Dataset excerpts
--------

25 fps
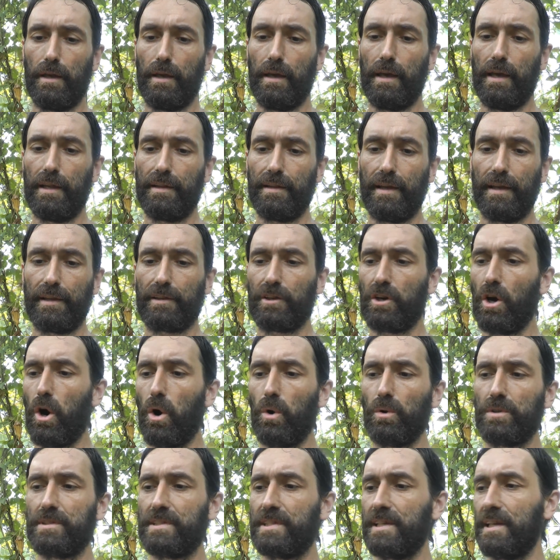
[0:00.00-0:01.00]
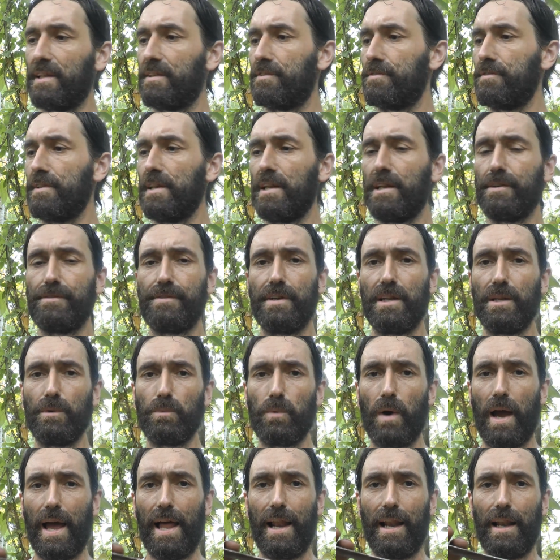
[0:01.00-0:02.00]
it coats it really
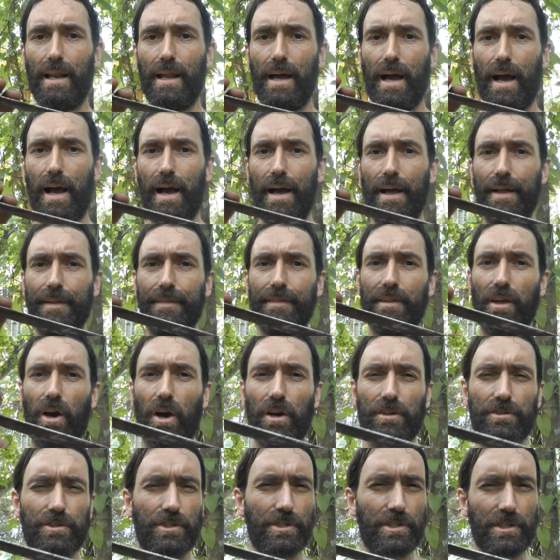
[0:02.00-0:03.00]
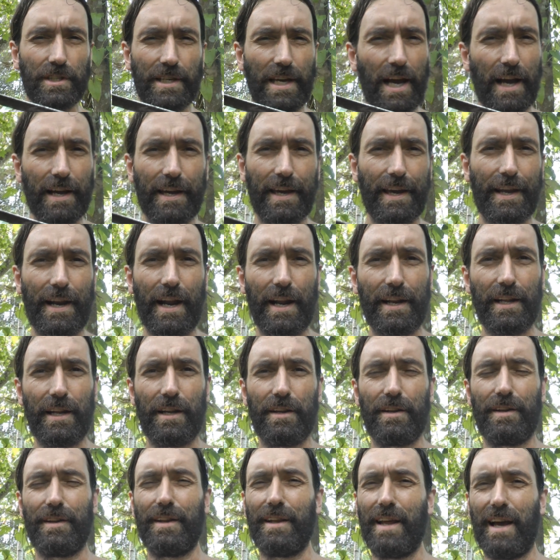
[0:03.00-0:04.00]
well, and the oxygen can't get at
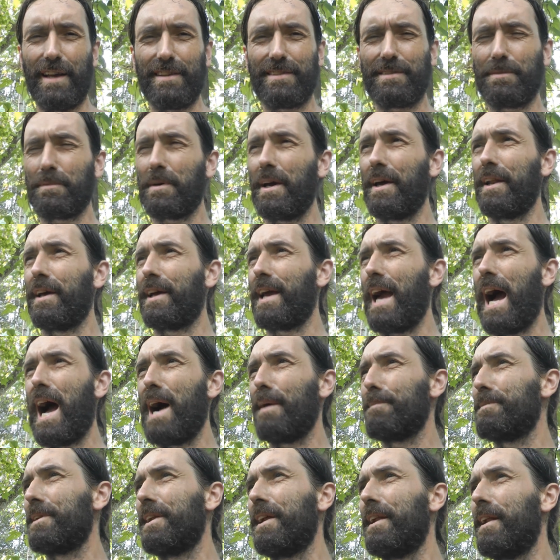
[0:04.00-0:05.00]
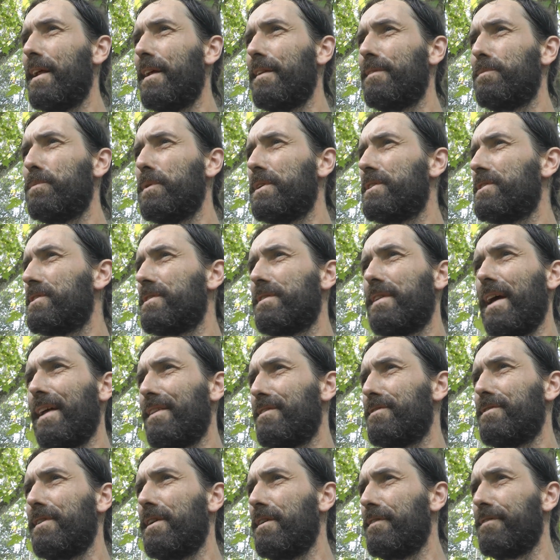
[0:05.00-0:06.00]
it, and it has some kind of carbon in it which
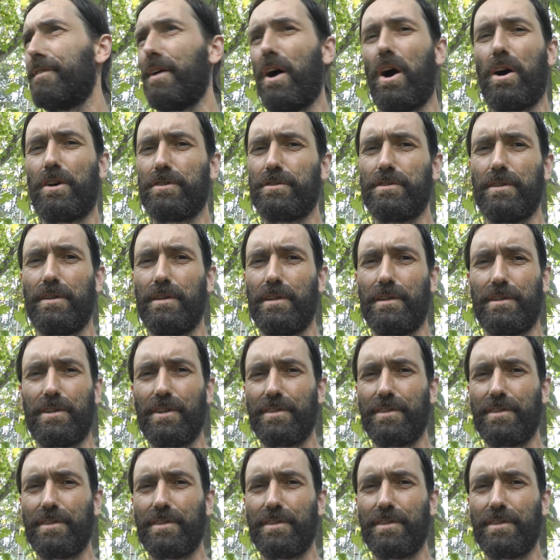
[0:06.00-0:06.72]
gets rid of the oxygen. It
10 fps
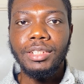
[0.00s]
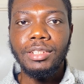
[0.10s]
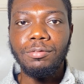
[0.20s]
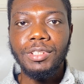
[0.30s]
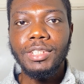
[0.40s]

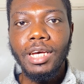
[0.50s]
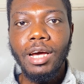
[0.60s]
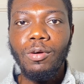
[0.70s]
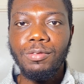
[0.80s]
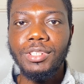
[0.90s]
The
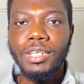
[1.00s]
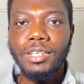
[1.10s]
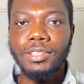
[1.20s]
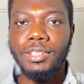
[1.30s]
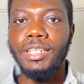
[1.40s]
visa
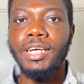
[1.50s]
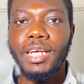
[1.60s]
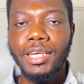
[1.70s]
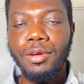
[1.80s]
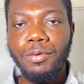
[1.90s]
officers, they are
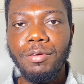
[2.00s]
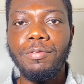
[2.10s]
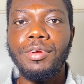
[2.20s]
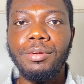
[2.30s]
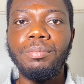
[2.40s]
like a
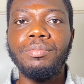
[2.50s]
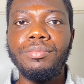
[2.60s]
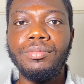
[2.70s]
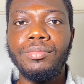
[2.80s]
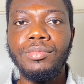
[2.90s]
referee
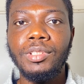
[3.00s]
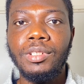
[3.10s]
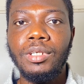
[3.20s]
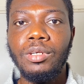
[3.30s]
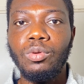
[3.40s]

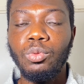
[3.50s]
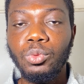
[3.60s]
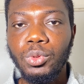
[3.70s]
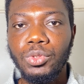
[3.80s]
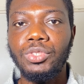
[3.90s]

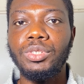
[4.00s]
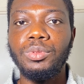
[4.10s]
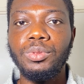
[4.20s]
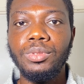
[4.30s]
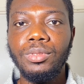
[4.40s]
who knows the
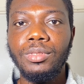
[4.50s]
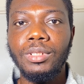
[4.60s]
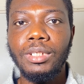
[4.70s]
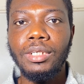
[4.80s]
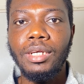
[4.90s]
rule,
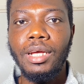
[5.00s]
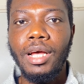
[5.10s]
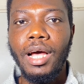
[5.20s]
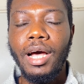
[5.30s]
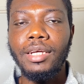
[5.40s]

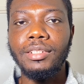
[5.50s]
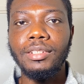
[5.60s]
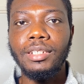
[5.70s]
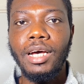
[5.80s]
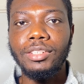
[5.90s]

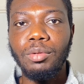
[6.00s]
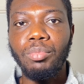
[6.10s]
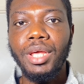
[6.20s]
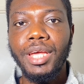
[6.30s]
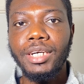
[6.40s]
and as a
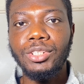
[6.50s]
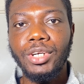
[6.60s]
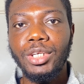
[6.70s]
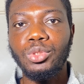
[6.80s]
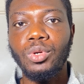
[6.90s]
player
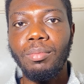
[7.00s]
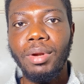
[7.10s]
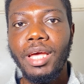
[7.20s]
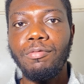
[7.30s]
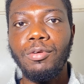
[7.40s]
trying to
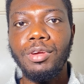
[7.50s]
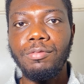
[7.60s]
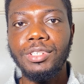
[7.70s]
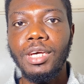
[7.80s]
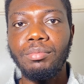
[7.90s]
apply for a
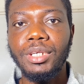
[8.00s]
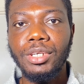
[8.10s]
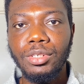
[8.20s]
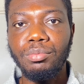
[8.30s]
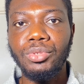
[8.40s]
visa
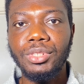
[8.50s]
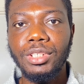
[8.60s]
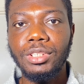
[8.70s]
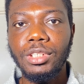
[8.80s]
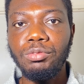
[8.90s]
application
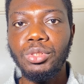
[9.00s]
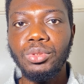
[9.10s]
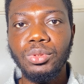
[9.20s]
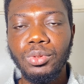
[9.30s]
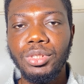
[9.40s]
process, if you
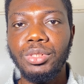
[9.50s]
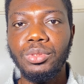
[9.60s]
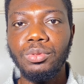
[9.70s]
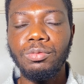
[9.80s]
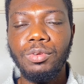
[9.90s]
don't know the
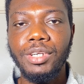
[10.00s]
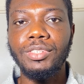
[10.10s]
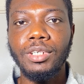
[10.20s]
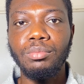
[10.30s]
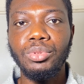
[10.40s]
rule, for
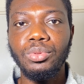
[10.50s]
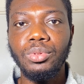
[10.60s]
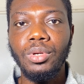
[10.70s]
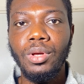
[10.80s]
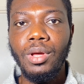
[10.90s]
example,
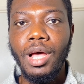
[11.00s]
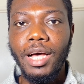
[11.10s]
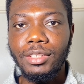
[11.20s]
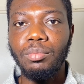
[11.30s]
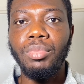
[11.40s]

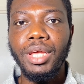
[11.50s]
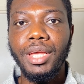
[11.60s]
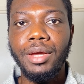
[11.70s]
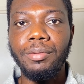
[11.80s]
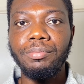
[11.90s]
as a
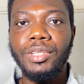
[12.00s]
player,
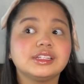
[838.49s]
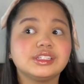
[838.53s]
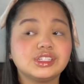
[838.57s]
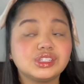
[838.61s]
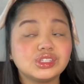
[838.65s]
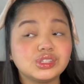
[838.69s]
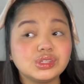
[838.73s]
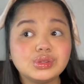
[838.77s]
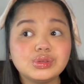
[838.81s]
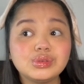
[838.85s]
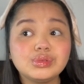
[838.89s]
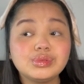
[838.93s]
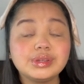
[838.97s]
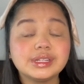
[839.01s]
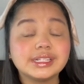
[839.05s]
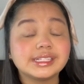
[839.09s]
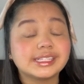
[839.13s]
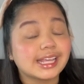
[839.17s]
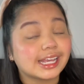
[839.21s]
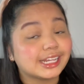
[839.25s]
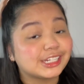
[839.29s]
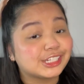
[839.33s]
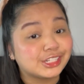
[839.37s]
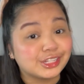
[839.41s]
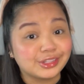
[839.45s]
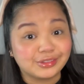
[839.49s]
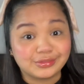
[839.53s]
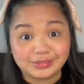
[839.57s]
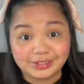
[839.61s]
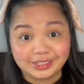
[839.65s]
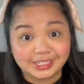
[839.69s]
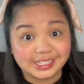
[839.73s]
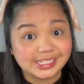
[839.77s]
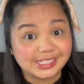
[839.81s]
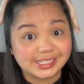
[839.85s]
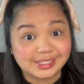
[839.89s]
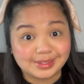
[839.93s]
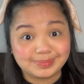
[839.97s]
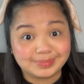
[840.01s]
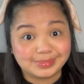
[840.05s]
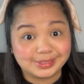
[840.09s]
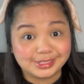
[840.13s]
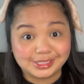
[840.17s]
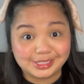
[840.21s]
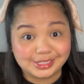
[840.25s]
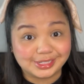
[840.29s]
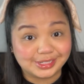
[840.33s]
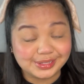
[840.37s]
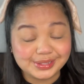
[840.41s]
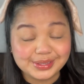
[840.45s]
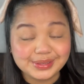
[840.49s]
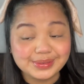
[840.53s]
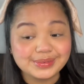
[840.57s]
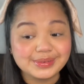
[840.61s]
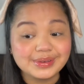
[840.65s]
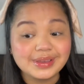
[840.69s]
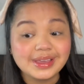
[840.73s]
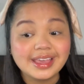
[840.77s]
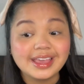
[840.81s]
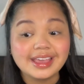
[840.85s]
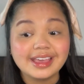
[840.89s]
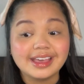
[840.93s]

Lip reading: Two, it's actually really simple to do.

--------

Directions for this task
Print all the records exactly, minus any images.

Solution
25 fps
[0:00.00-0:01.00]
[0:01.00-0:02.00]
it coats it really
[0:02.00-0:03.00]
[0:03.00-0:04.00]
well, and the oxygen can't get at
[0:04.00-0:05.00]
[0:05.00-0:06.00]
it, and it has some kind of carbon in it which
[0:06.00-0:06.72]
gets rid of the oxygen. It
10 fps
[0.00s]
[0.10s]
[0.20s]
[0.30s]
[0.40s]

[0.50s]
[0.60s]
[0.70s]
[0.80s]
[0.90s]
The
[1.00s]
[1.10s]
[1.20s]
[1.30s]
[1.40s]
visa
[1.50s]
[1.60s]
[1.70s]
[1.80s]
[1.90s]
officers, they are
[2.00s]
[2.10s]
[2.20s]
[2.30s]
[2.40s]
like a
[2.50s]
[2.60s]
[2.70s]
[2.80s]
[2.90s]
referee
[3.00s]
[3.10s]
[3.20s]
[3.30s]
[3.40s]

[3.50s]
[3.60s]
[3.70s]
[3.80s]
[3.90s]

[4.00s]
[4.10s]
[4.20s]
[4.30s]
[4.40s]
who knows the
[4.50s]
[4.60s]
[4.70s]
[4.80s]
[4.90s]
rule,
[5.00s]
[5.10s]
[5.20s]
[5.30s]
[5.40s]

[5.50s]
[5.60s]
[5.70s]
[5.80s]
[5.90s]

[6.00s]
[6.10s]
[6.20s]
[6.30s]
[6.40s]
and as a
[6.50s]
[6.60s]
[6.70s]
[6.80s]
[6.90s]
player
[7.00s]
[7.10s]
[7.20s]
[7.30s]
[7.40s]
trying to
[7.50s]
[7.60s]
[7.70s]
[7.80s]
[7.90s]
apply for a
[8.00s]
[8.10s]
[8.20s]
[8.30s]
[8.40s]
visa
[8.50s]
[8.60s]
[8.70s]
[8.80s]
[8.90s]
application
[9.00s]
[9.10s]
[9.20s]
[9.30s]
[9.40s]
process, if you
[9.50s]
[9.60s]
[9.70s]
[9.80s]
[9.90s]
don't know the
[10.00s]
[10.10s]
[10.20s]
[10.30s]
[10.40s]
rule, for
[10.50s]
[10.60s]
[10.70s]
[10.80s]
[10.90s]
example,
[11.00s]
[11.10s]
[11.20s]
[11.30s]
[11.40s]

[11.50s]
[11.60s]
[11.70s]
[11.80s]
[11.90s]
as a
[12.00s]
player,
[838.49s]
[838.53s]
[838.57s]
[838.61s]
[838.65s]
[838.69s]
[838.73s]
[838.77s]
[838.81s]
[838.85s]
[838.89s]
[838.93s]
[838.97s]
[839.01s]
[839.05s]
[839.09s]
[839.13s]
[839.17s]
[839.21s]
[839.25s]
[839.29s]
[839.33s]
[839.37s]
[839.41s]
[839.45s]
[839.49s]
[839.53s]
[839.57s]
[839.61s]
[839.65s]
[839.69s]
[839.73s]
[839.77s]
[839.81s]
[839.85s]
[839.89s]
[839.93s]
[839.97s]
[840.01s]
[840.05s]
[840.09s]
[840.13s]
[840.17s]
[840.21s]
[840.25s]
[840.29s]
[840.33s]
[840.37s]
[840.41s]
[840.45s]
[840.49s]
[840.53s]
[840.57s]
[840.61s]
[840.65s]
[840.69s]
[840.73s]
[840.77s]
[840.81s]
[840.85s]
[840.89s]
[840.93s]

Lip reading: Two, it's actually really simple to do.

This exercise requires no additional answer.